DOES IT HELP OR HARM?
Facility marks its fifth year in business
By CARL E. FEATHER - Staff Writer - cfeather@starbeacon.com
Star Beacon
Intangible benefits
Spreadsheets give only one picture of the lodge, however. When lodge supporters talk about the benefits of the 109-room facility, they focus instead on the intangible benefits that ripple through the county’s economy, particularly to those who service the tourism trade.
“I believe (the lodge) has significant economic development benefits for the county that are sometimes difficult to quantify for the general public,” says Janet Discher, county administrator.
Mark Winchell, who heads up the county’s convention and visitors bureau, quantifies those benefits as marketing and a boost to ancillary businesses.
Winchell says whenever the lodge places advertisements in media, it promotes the entire county as a destination, not just the lodge.
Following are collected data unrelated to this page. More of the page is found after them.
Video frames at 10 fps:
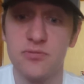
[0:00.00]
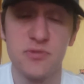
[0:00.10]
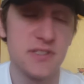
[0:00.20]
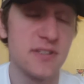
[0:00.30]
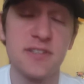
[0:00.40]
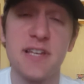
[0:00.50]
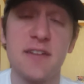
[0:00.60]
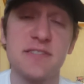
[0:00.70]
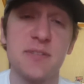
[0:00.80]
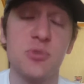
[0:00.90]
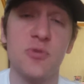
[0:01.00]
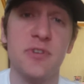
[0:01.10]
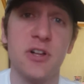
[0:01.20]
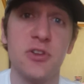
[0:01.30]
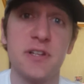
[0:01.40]
This does have simple
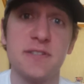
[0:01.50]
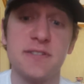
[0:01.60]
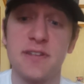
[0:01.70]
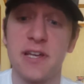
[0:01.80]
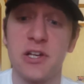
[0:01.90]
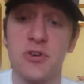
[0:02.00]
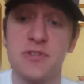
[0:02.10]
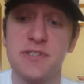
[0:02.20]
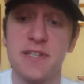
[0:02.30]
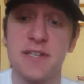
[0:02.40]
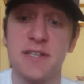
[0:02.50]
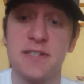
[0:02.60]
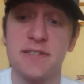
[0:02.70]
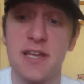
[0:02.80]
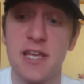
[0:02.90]
villains. Thanos
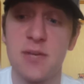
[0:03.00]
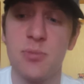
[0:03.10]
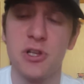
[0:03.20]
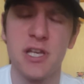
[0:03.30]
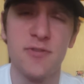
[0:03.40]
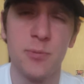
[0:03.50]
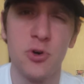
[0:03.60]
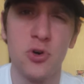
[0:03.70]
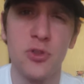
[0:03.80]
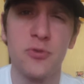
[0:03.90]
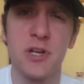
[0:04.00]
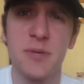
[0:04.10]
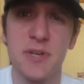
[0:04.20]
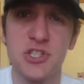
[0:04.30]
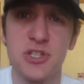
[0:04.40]
is a believable
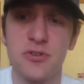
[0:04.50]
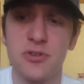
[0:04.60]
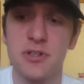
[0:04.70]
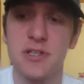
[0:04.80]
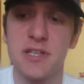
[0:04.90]
three-dimensional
“It leverages marketing dollars,” Winchell said.
He says the lodge’s presence has been a boon to other businesses that rely upon tourism for their existence: wineries, specialty retailers, restaurants, entertainment, recreational activities and equipment rental shops, among them. His mother, Donniella Winchell, who serves on CFA and heads up the Ohio Wine Producers Association, said Ashtabula County suffered through difficult recessions in the 1970s and ’80s but this time it is faring much better compared to the rest of the nation (Ashtabula County’s unemployment rate was 13.7 percent in April).
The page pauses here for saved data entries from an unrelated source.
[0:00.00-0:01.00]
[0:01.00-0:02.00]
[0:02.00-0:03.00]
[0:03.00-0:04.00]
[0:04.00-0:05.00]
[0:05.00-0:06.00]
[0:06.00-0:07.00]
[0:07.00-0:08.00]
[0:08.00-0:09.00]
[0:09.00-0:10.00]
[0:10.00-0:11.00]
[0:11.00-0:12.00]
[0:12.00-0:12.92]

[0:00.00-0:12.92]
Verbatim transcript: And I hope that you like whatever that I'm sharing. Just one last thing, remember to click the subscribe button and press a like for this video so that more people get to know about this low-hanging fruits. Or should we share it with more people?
“Something is different this time,” said Winchell. “We have diversified from a tourism and agribusiness perspective. We have wineries, we have artisan cheese business in south county, and we get tens of thousands of tourists coming in every month. The lodge has provided an opportunity for us to attract a clientele that has a whole different level of income.”
A study conducted by the Ohio State University Extension Sea Grant Program in 2006 suggested the lodge pumps between $5 and $10 million into the local economy annually. Donniella Winchell says the lodge’s presence has created a synergy that has buoyed both business and revenues for other businesses on The Strip.
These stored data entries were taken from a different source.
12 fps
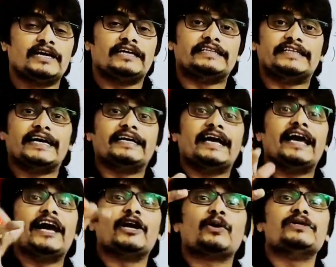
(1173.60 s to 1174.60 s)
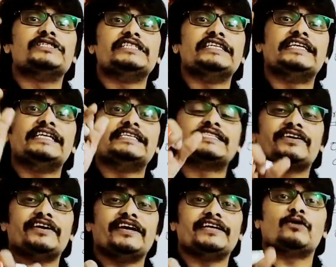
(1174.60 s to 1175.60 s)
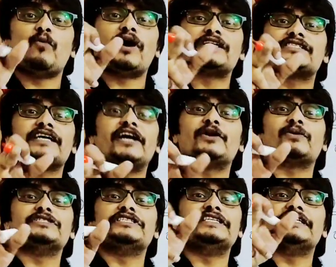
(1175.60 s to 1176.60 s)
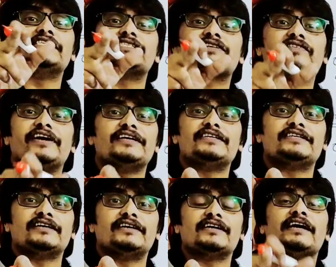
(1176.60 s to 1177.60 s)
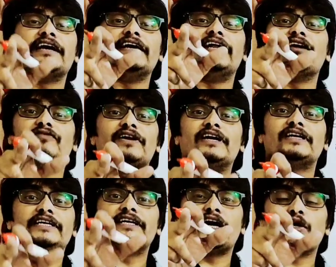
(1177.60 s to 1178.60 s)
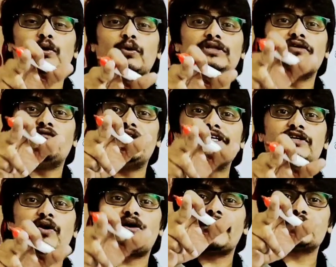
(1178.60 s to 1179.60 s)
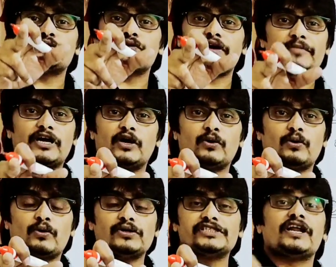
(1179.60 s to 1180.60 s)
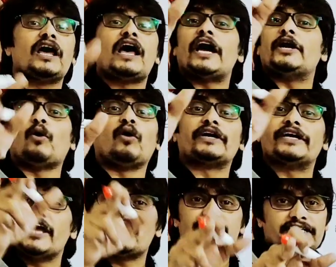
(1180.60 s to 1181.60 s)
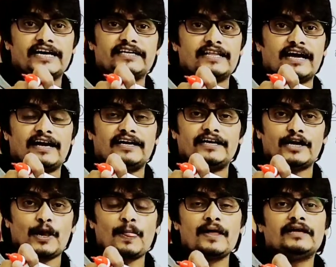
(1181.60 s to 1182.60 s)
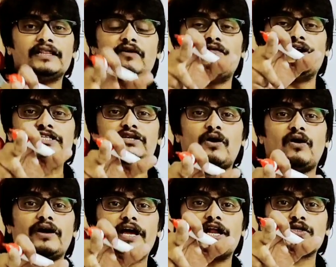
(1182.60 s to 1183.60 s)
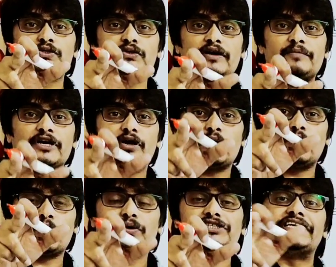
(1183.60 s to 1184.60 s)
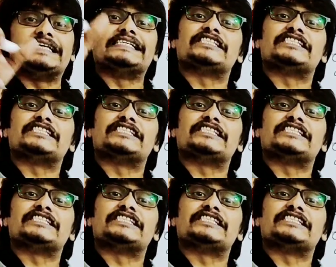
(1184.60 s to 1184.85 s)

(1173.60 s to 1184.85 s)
then heterogeneity is created. Once the heterogeneity is created, definitely it undergo the wet or electrochemical corrosion. And already I've said that the wet or electrochemical corrosion is the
“It’s provided tremendous value,” says Kevin Grippi, administrator for Geneva-on-the-Lake. “Merchants comment all the time that since the lodge was built, they’ve seen a different kind of clientele and people from outside the area whom they’d not seen before. It’s been good for business.”
Don Woodward, GOTL business owner, said the biggest challenge at The Strip prior to building the lodge was to meet the requests of tourists who wanted an upscale lodging option. The other unfilled niche was to provide lodging for large groups, like reunions.
“It fills two major niches,” he said.
In addition, the lodge helped GOTL transition from being a summer mecca for blue-collar workers to a viticultural romping ground for more-affluent travelers. Woodward said that’s important because the blue-collar trade has dried up as mills and factories in the Mahoning Valley and Pittsburgh region have gone cold.
“I think it basically saved Geneva-on-the-Lake,” Woodward said.
“I believe the lodge is a tourism engine that is helping drive much of what is going on in this corner of the state,” Donniella Winchell said.